Big Bad Bald Bastard said...

That's a great idea, mikey. I mentioned this to a friend of mine and he had bought one and set it up in his backyard. Just this weekend, he found an image of one of his neighbors in his backyard with a pair of binoculars, spying on his adolescent daughter's bedroom window. He contacted the local constabulary, and there will be an ensuing shitstorm. This creep's live-in girlfriend has a teenage daughter herself.

I told my friend to drop a goddamn bus on this asshole.

Li'l Innocent said...

I wanted to echo your thoughts when I first read this nifty post a couple of nights ago. You reminded me of an experience I had well over 3 decades ago, when my then boyfriend, my sister and I traveled into NYC to spend the day at the Bronx Zoo, for the first time since childhood. A new, advanced-design Big Cat building was among several new facilities that had been opened recently.

We entered the new Feline house. Immediately inside the door, I found myself five feet away from an adult leopard on my left with nothing between us. The leopard paused in mid-stride, turned his/her head and met my eyes.
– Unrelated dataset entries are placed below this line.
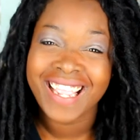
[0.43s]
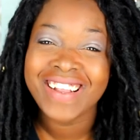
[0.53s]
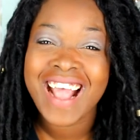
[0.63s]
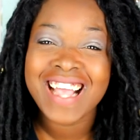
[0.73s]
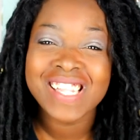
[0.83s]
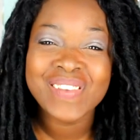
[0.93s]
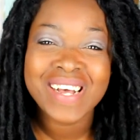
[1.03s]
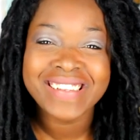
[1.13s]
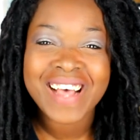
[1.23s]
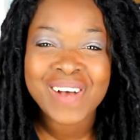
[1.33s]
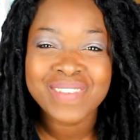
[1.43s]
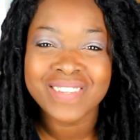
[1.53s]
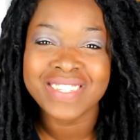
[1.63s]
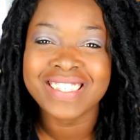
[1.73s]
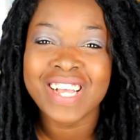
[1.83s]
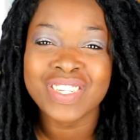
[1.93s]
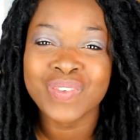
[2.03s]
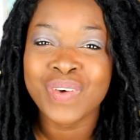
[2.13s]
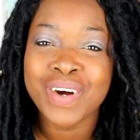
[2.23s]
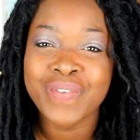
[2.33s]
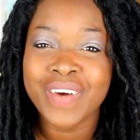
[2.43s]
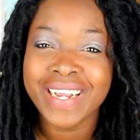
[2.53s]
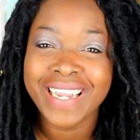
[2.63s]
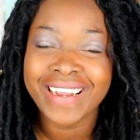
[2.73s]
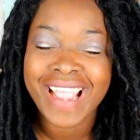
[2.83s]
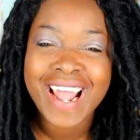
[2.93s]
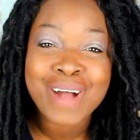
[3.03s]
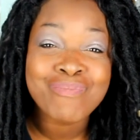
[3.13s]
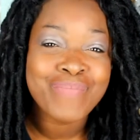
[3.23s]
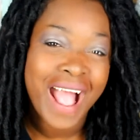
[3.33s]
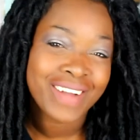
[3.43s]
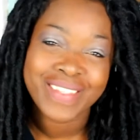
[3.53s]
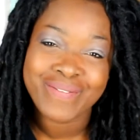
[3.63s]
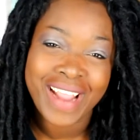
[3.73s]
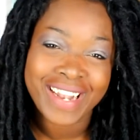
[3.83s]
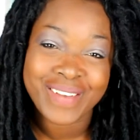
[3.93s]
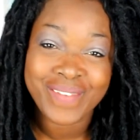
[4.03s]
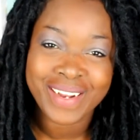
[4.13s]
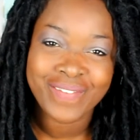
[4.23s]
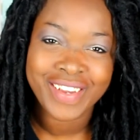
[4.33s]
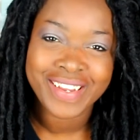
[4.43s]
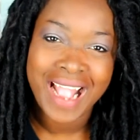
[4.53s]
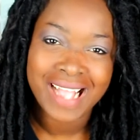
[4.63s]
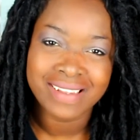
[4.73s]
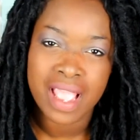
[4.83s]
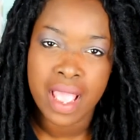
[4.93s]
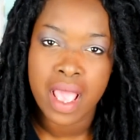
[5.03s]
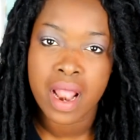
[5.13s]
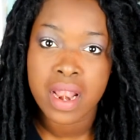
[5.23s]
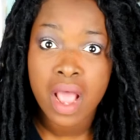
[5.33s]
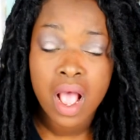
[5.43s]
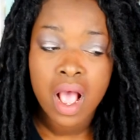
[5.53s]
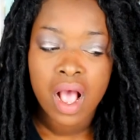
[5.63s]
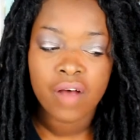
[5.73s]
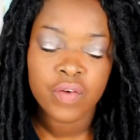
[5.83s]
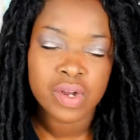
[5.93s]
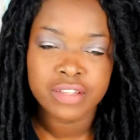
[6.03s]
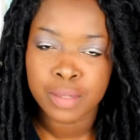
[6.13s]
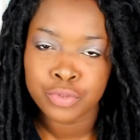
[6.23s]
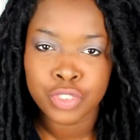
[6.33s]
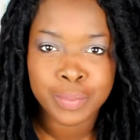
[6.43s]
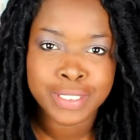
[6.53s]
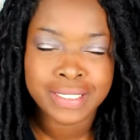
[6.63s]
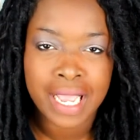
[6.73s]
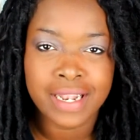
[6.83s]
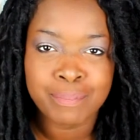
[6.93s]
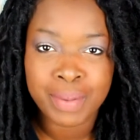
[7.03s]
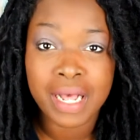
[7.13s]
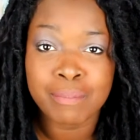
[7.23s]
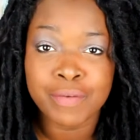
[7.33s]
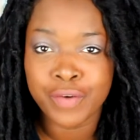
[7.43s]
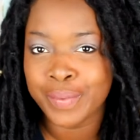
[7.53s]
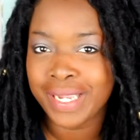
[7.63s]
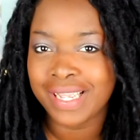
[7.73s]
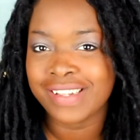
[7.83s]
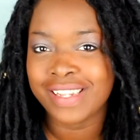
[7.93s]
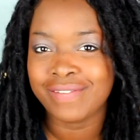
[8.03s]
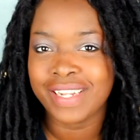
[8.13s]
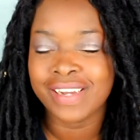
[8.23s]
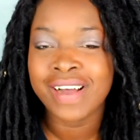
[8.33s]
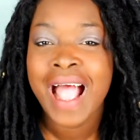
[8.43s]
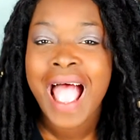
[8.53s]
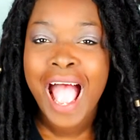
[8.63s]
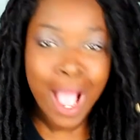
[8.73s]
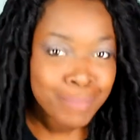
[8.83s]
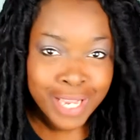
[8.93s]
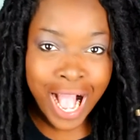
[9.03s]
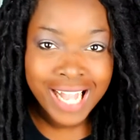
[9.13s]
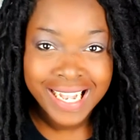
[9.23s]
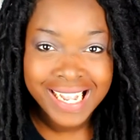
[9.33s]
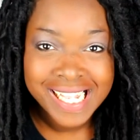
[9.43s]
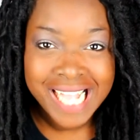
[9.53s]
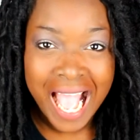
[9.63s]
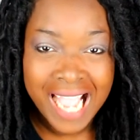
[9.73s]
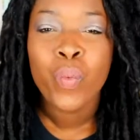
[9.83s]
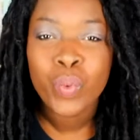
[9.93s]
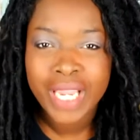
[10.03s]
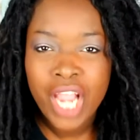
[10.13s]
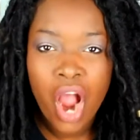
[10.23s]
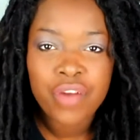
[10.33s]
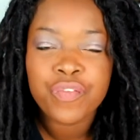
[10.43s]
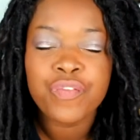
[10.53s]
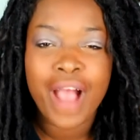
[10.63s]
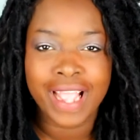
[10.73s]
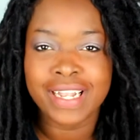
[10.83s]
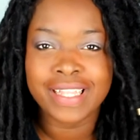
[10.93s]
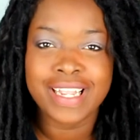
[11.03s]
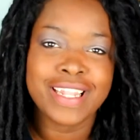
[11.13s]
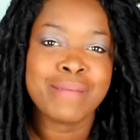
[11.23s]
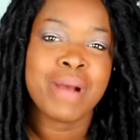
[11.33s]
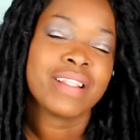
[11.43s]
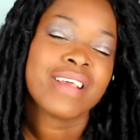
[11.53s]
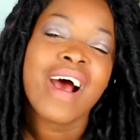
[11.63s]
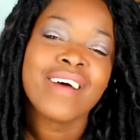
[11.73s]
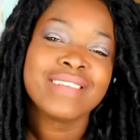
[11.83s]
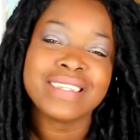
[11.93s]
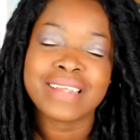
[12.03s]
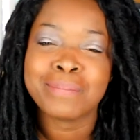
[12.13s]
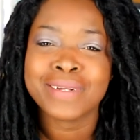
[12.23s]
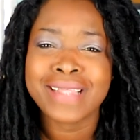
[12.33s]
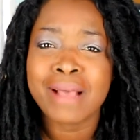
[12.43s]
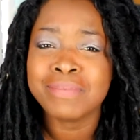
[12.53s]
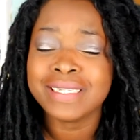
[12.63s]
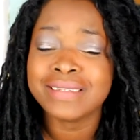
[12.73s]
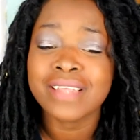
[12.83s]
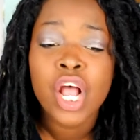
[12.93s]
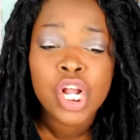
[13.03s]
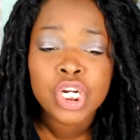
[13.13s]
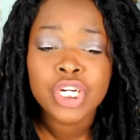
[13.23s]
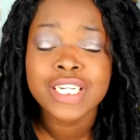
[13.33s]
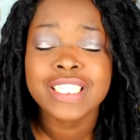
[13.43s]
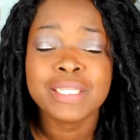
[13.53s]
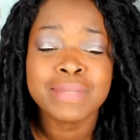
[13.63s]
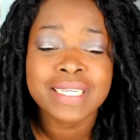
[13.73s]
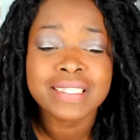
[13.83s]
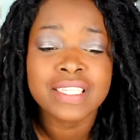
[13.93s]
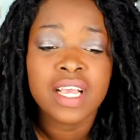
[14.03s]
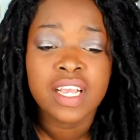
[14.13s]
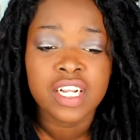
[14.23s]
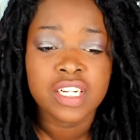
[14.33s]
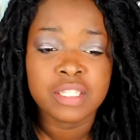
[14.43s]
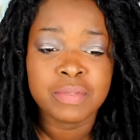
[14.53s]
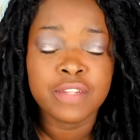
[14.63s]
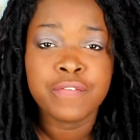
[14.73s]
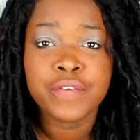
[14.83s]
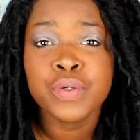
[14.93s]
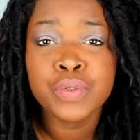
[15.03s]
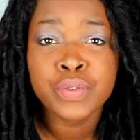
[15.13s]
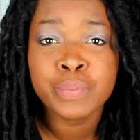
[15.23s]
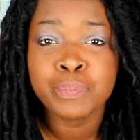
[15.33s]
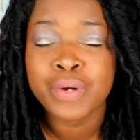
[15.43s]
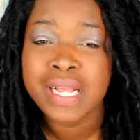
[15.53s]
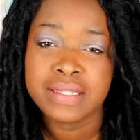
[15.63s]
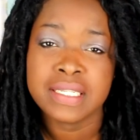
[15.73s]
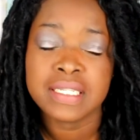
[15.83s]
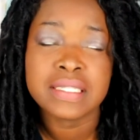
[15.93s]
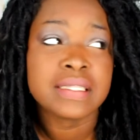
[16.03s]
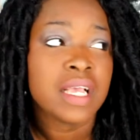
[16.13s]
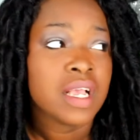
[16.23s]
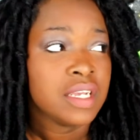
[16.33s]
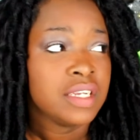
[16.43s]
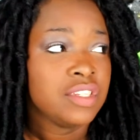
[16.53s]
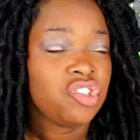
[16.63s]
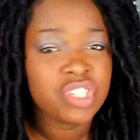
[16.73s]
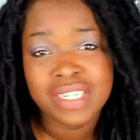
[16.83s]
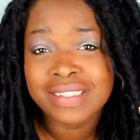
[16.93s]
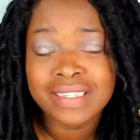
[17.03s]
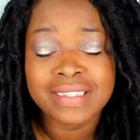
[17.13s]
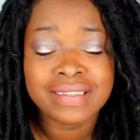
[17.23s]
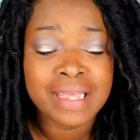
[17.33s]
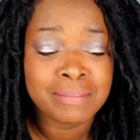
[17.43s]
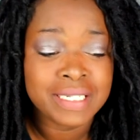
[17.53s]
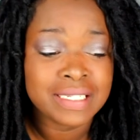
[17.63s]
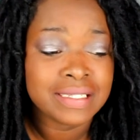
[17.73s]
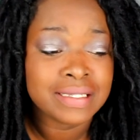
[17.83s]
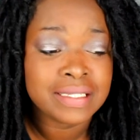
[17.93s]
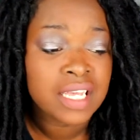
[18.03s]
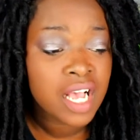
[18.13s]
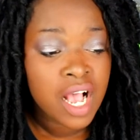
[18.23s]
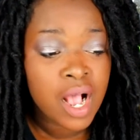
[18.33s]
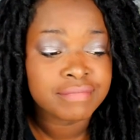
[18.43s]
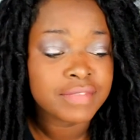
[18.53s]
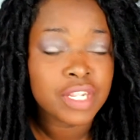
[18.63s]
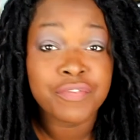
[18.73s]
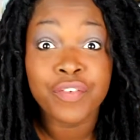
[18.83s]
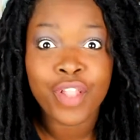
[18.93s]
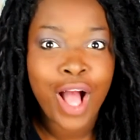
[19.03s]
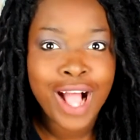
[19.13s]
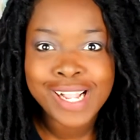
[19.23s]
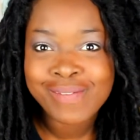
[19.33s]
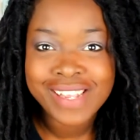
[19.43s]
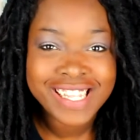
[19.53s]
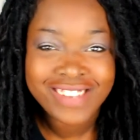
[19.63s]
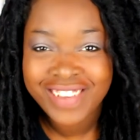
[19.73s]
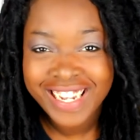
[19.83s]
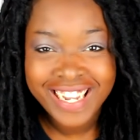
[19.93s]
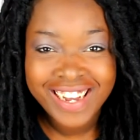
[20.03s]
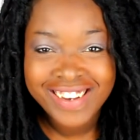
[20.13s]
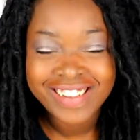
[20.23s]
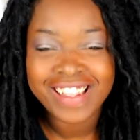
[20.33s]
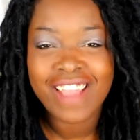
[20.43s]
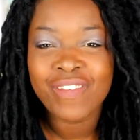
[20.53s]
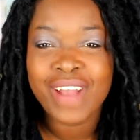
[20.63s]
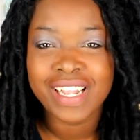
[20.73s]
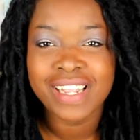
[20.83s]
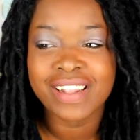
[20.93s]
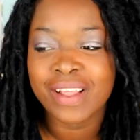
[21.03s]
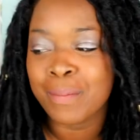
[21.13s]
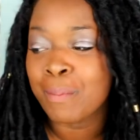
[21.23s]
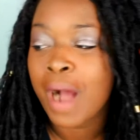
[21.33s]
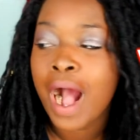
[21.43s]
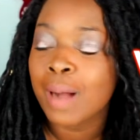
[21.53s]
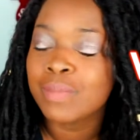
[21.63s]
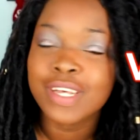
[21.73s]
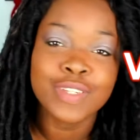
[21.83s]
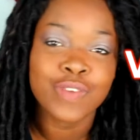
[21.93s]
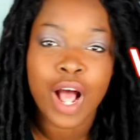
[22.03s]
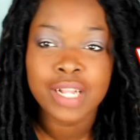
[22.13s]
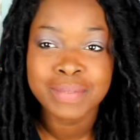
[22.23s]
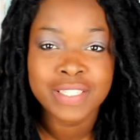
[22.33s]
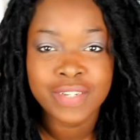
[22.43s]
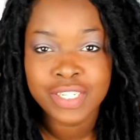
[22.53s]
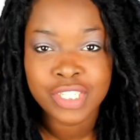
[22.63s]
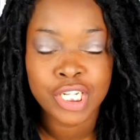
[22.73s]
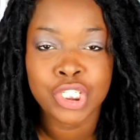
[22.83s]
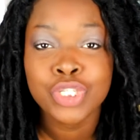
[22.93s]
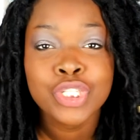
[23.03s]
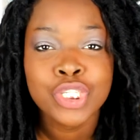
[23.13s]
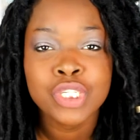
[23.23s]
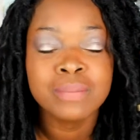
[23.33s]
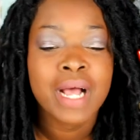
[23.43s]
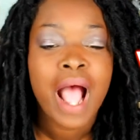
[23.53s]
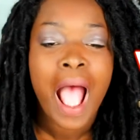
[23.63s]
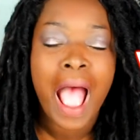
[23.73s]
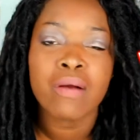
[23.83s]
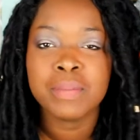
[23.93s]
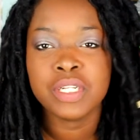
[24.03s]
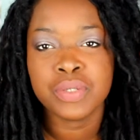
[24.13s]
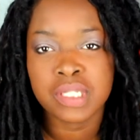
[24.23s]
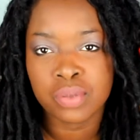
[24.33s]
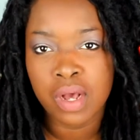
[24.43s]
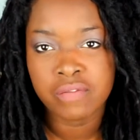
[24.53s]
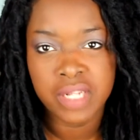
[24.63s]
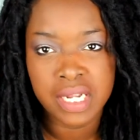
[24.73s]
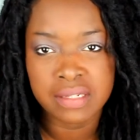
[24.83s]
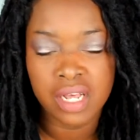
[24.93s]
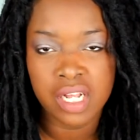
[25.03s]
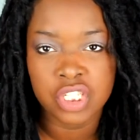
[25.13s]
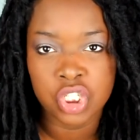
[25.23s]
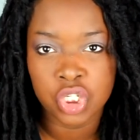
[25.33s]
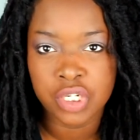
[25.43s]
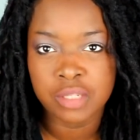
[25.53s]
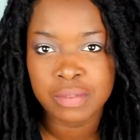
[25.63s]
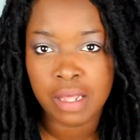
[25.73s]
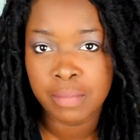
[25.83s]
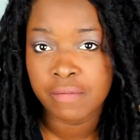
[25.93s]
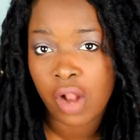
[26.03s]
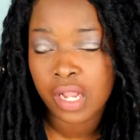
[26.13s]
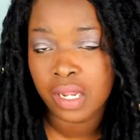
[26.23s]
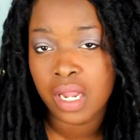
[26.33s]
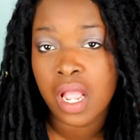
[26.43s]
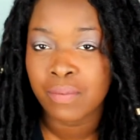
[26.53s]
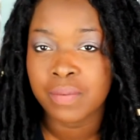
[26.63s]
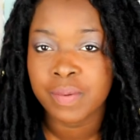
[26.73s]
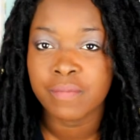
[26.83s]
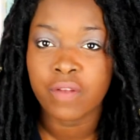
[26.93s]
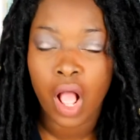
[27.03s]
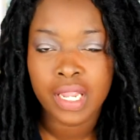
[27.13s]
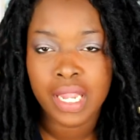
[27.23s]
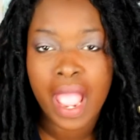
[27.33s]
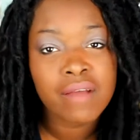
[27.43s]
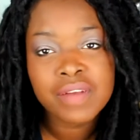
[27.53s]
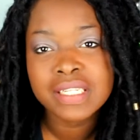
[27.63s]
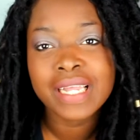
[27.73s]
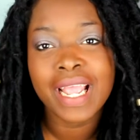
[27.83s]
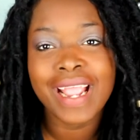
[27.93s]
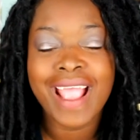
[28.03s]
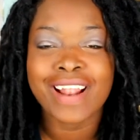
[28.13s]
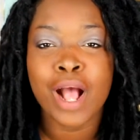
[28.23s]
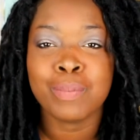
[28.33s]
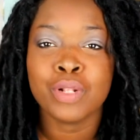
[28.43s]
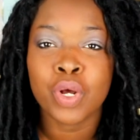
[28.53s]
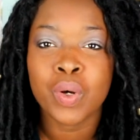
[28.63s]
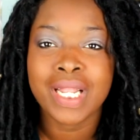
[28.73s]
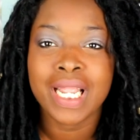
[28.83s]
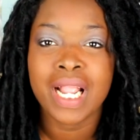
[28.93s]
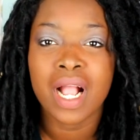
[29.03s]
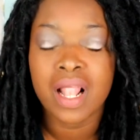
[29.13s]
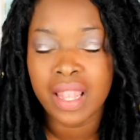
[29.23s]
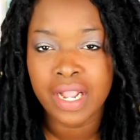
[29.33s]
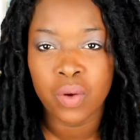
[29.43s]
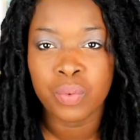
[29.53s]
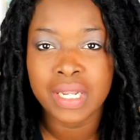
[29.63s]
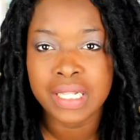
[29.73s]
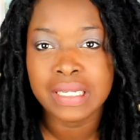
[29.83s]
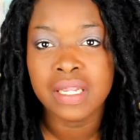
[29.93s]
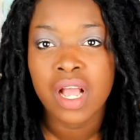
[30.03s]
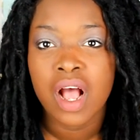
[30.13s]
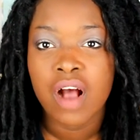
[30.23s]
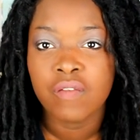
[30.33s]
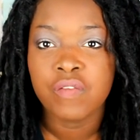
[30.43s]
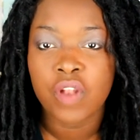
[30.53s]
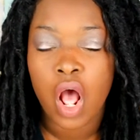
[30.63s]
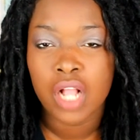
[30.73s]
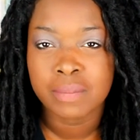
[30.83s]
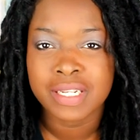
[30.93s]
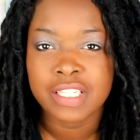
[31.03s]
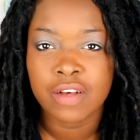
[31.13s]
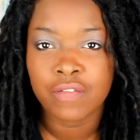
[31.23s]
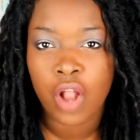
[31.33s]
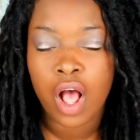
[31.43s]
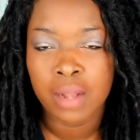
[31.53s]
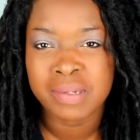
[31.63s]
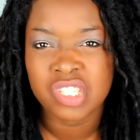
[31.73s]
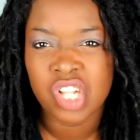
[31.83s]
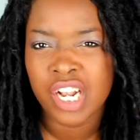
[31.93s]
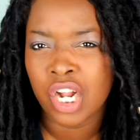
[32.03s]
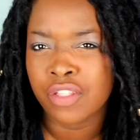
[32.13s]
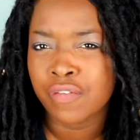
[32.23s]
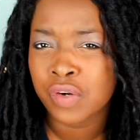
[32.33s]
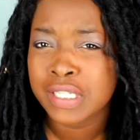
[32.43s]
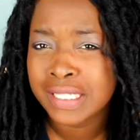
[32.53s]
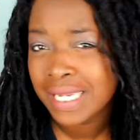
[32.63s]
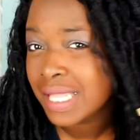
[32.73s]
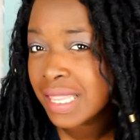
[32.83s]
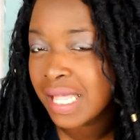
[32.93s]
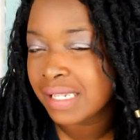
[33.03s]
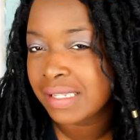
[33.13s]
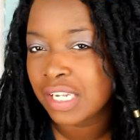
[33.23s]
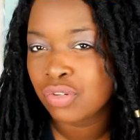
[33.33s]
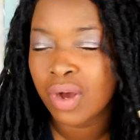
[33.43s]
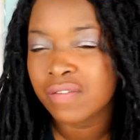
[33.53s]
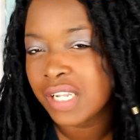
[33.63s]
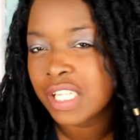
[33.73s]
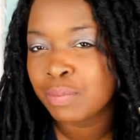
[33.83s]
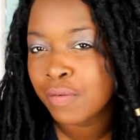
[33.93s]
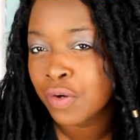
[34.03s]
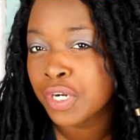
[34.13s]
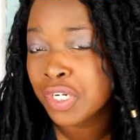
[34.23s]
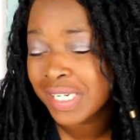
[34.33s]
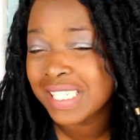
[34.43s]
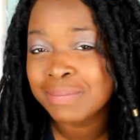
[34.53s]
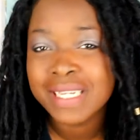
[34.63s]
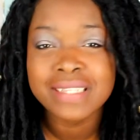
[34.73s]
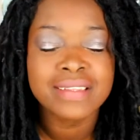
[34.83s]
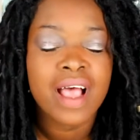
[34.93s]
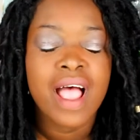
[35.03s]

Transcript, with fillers: Hey guys, what's up? Simply Sasha four oh four here, and I'm back with a brand new video for you guys, and of course I'm super excited. But before we get into the video, happy holidays guys. We are finally in the month of December. That means Christmas, Christmas food, presents, Jesus. That means Vlogmas videos. Everybody and their mom does Vlogmas videos on YouTube. I will be doing twelve days until Christmas. I'll be vlogging. I will be vlogging every day and uploading like a weekly Vlogmas vlog, but starting on the fourteenth. That's like twelve days before Christmas.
There was a moment of pure prey-animal petrifaction before the presence of the spotless plate glass registered.

It's good to know your place. A predator - especially a top predator - has an inherent quality that no jumped-up anthropoid will ever achieve.

Big Bad Bald Bastard said...

Reading your post, LI, I have to say that I am glad that my precious kitties aren't sixty or seventy pounds... cats are such perfect killing machines.

Emma said...


I live rurally, by mostly-preference, and our local supply of barn cats has dwindled to zero since the immediate environment expanded into coyote territory. (Or "expanded into coyote territory again."

I realize that animals don't have ethics, and that they look at the world through pretty basic hierarchies of threat dynamics, but things that hunt in packs are scary as fuck. Especially when they have sharp teeth.